An X-ray fluorescence image, which shows all the potassium in this area. As you can see, there is a much greater concentration of potassium in the prayerbook text than there is in the Archimedes text. It is still hoped that through post-processing of these images, and by combining the information provided by the iron and the potassium, we might be able to reveal the entire Archimedes text, stripped of the prayerbook text, for certain difficult sections.

Imaging Through the Forgery

This image is of one of the pages in the Archimedes Palimpsest containing a forgery. A small section was imaged, and the resulting iron map produced a section of the Archimedes “Equilibrium of Planes”, which our scholars could decipher.

These images were exciting, but the small section of Archimedes text that we recovered from the forged page took 10 hours to generate! It was clear that we would need more intense X-rays, and for this we needed a more powerful instrument. It was for this reason that we turned to Uwe Bergmann, and to the Stanford Synchrotron Radiation Laboratory (SSRL).

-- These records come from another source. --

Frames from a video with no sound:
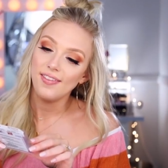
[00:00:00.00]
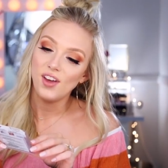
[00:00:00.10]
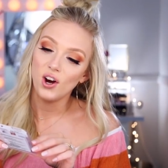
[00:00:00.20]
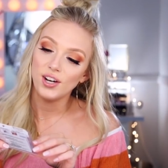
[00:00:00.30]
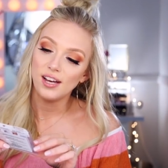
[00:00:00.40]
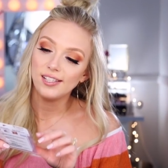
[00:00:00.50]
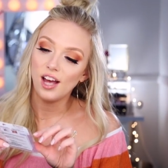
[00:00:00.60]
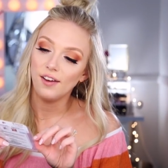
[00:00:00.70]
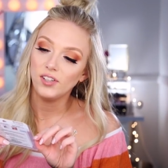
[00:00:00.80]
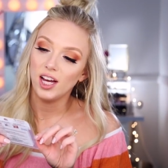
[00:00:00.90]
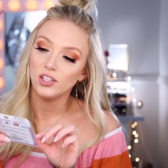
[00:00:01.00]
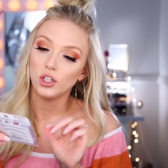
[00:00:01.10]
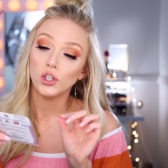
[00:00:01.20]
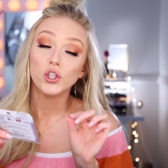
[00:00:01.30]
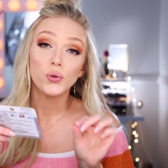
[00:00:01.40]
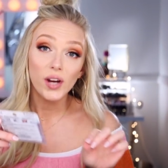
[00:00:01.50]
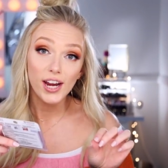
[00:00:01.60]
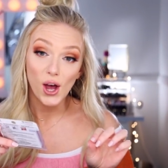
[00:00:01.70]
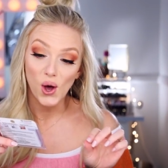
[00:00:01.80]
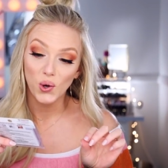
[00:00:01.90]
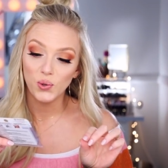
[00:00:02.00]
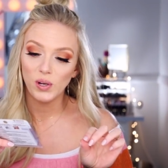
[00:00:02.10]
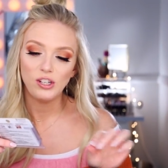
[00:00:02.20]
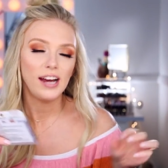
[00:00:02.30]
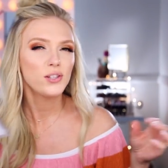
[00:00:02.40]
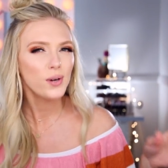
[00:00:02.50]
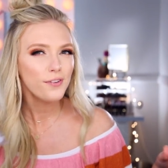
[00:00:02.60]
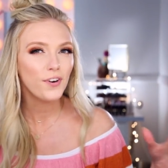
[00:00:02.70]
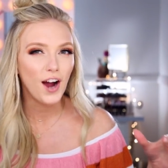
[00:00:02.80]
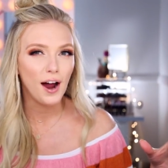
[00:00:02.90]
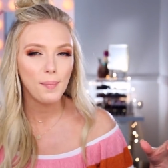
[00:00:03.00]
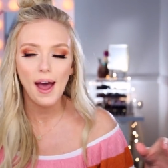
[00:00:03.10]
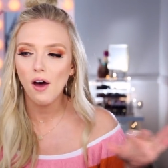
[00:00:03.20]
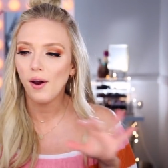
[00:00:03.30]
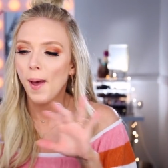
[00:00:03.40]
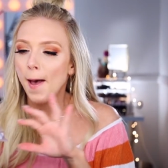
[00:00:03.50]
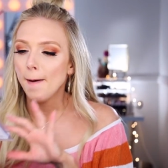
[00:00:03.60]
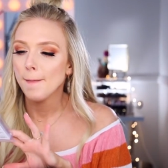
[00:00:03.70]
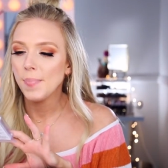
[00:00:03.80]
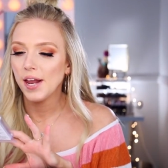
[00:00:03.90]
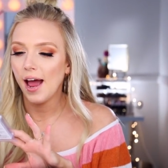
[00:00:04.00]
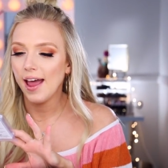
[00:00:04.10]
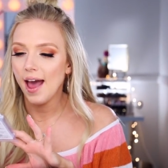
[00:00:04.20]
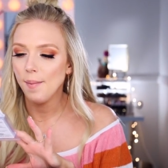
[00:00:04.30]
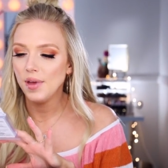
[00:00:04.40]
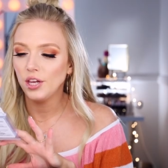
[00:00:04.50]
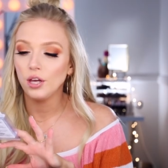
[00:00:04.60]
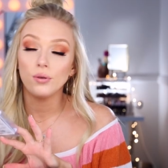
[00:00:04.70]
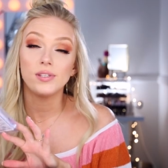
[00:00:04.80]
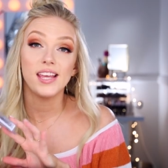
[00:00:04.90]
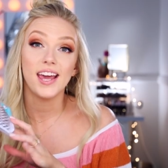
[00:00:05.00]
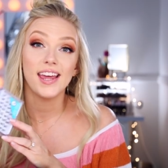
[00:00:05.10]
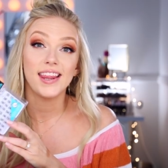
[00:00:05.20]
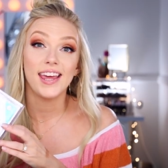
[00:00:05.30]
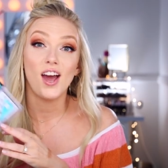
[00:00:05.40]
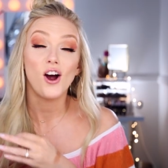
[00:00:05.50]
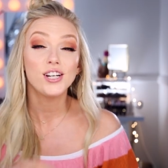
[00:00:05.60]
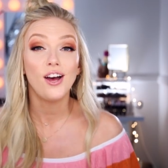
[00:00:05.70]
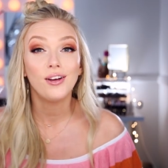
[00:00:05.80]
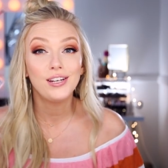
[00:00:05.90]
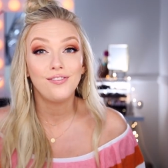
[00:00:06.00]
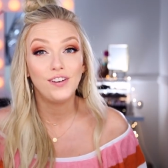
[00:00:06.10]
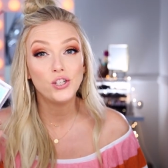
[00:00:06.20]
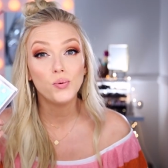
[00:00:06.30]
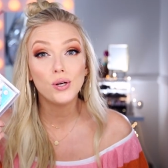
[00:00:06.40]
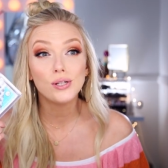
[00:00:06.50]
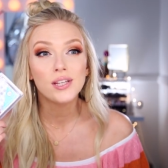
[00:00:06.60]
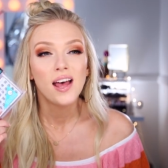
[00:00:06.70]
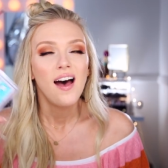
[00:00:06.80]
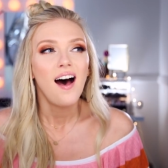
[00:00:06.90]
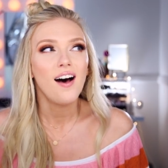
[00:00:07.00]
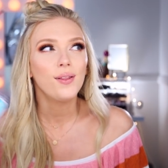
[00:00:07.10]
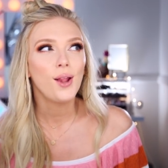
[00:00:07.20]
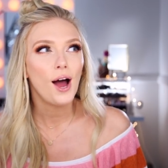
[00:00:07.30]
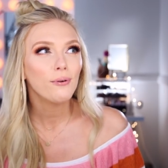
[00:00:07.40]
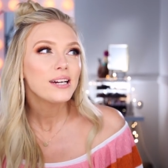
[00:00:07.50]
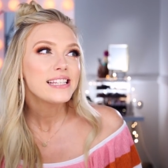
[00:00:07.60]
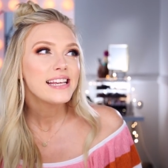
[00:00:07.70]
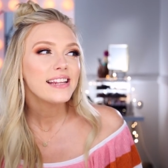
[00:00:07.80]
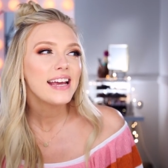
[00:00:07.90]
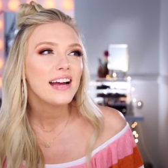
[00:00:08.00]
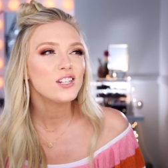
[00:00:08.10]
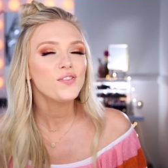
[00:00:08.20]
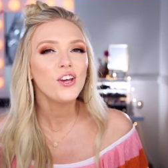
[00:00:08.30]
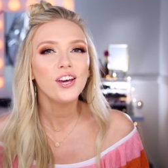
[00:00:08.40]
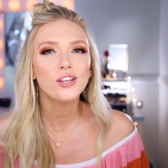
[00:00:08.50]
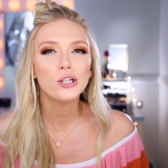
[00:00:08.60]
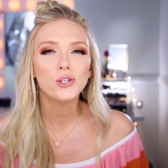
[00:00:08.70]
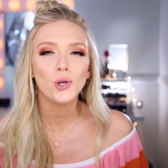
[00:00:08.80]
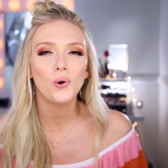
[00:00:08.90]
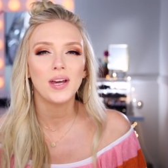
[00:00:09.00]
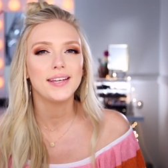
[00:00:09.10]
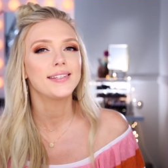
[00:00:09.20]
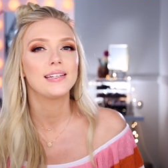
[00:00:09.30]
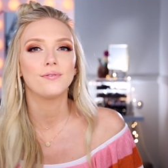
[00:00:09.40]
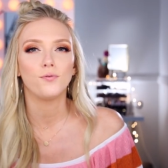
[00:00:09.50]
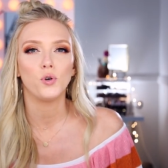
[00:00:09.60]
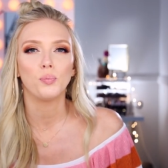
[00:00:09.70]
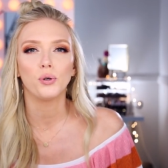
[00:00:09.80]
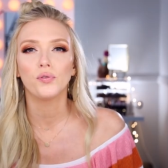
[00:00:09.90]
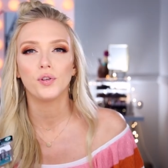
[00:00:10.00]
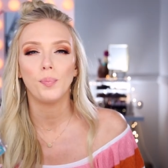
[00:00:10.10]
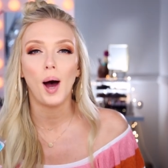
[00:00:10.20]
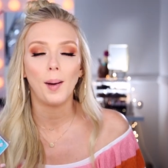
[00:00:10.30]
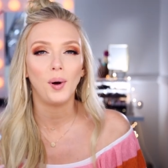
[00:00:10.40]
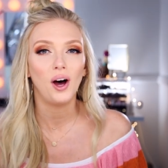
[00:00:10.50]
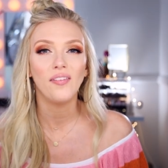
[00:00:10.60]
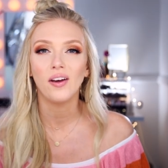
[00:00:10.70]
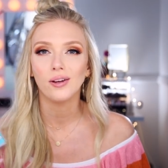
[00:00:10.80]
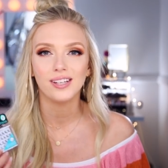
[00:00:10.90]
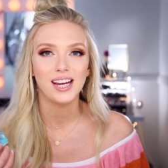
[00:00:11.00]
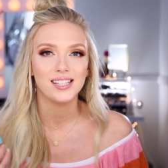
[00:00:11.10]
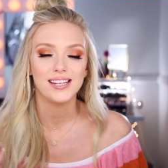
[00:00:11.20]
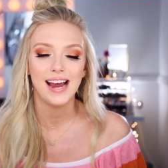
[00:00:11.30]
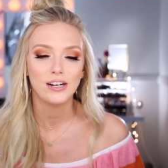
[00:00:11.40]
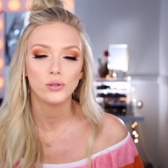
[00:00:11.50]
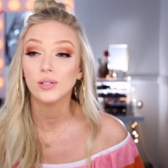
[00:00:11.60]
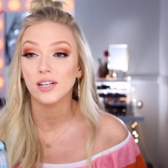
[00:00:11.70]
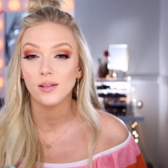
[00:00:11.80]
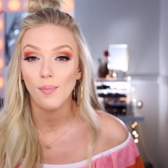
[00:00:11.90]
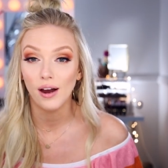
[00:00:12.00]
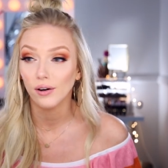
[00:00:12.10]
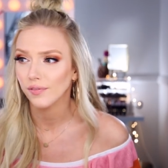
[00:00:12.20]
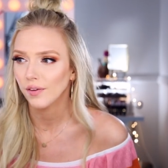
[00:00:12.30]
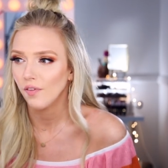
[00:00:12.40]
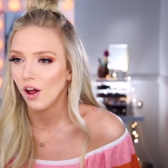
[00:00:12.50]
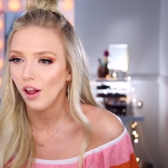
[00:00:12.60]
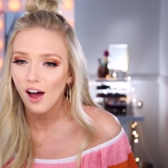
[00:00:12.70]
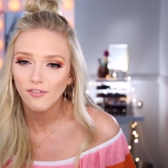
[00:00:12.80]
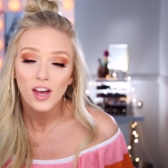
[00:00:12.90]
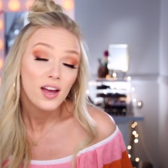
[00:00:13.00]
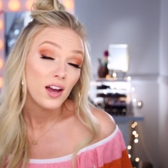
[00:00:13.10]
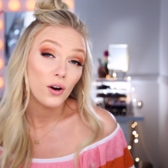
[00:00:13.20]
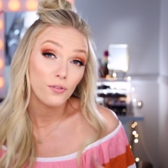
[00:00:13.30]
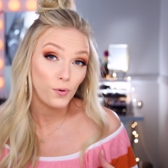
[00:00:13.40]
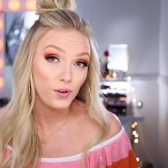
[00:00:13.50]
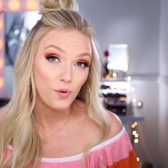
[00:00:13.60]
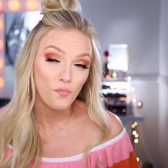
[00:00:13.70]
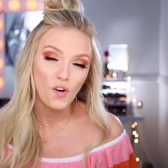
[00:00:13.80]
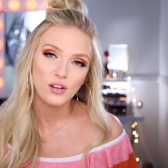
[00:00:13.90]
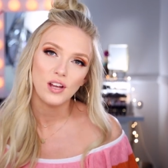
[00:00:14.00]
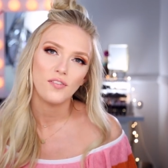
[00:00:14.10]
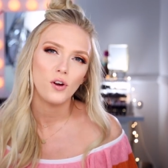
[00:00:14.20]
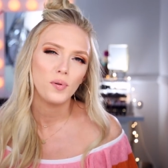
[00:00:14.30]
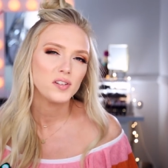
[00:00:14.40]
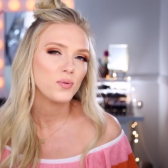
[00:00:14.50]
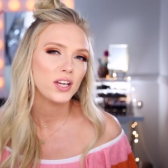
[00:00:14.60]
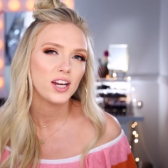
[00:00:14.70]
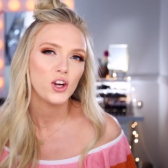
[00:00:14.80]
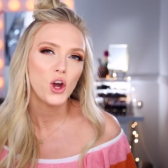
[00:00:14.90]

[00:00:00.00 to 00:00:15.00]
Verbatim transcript: got the Ardell Soft Touch Trios, which I sort of forgot about but I have been using the Ardell Individuals a lot recently. I just feel like they're so easy and foolproof to pop on. They look nice and natural. It doesn't matter if they fall off or if one of them falls off, nobody's really gonna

The important point about synchrotron radiation is that it is much more powerful than the radiation that a normal X-ray tube can provide, and it is also much more tunable to the specific wavelengths that we wanted. It therefore had the potential to produce similar results to those of the EDAX Eagle Probe, but much more quickly. The potential danger of using synchrotron radiation is that these high energy X-rays have the potential to damage the parchment. Therefore careful tests were carried out by Gregory Young of the Canadian Conservation Institute, to see how parchment reacted to exposure to X-rays, and we were guided by these results at Stanford.

For this experiment we used Beamline 6 at the SSRL, which is encased within a lead lined hutch.

A leaf of the Archimedes Palimpsest was mounted vertically on an XY stage, and placed before the beam of high energy photons. A detector, tuned to pick up X-rays of the wavelength on Iron was placed at 90 degrees to the beam.

Mike Toth, Will Noel, Abigail Quandt, Uwe Bergmann, Martin George and others worked for six days on these experiments.

The results can be seen below. We retrieved a whole column of Archimedes text from the same forged page of the Palimpsest in about 24 hours.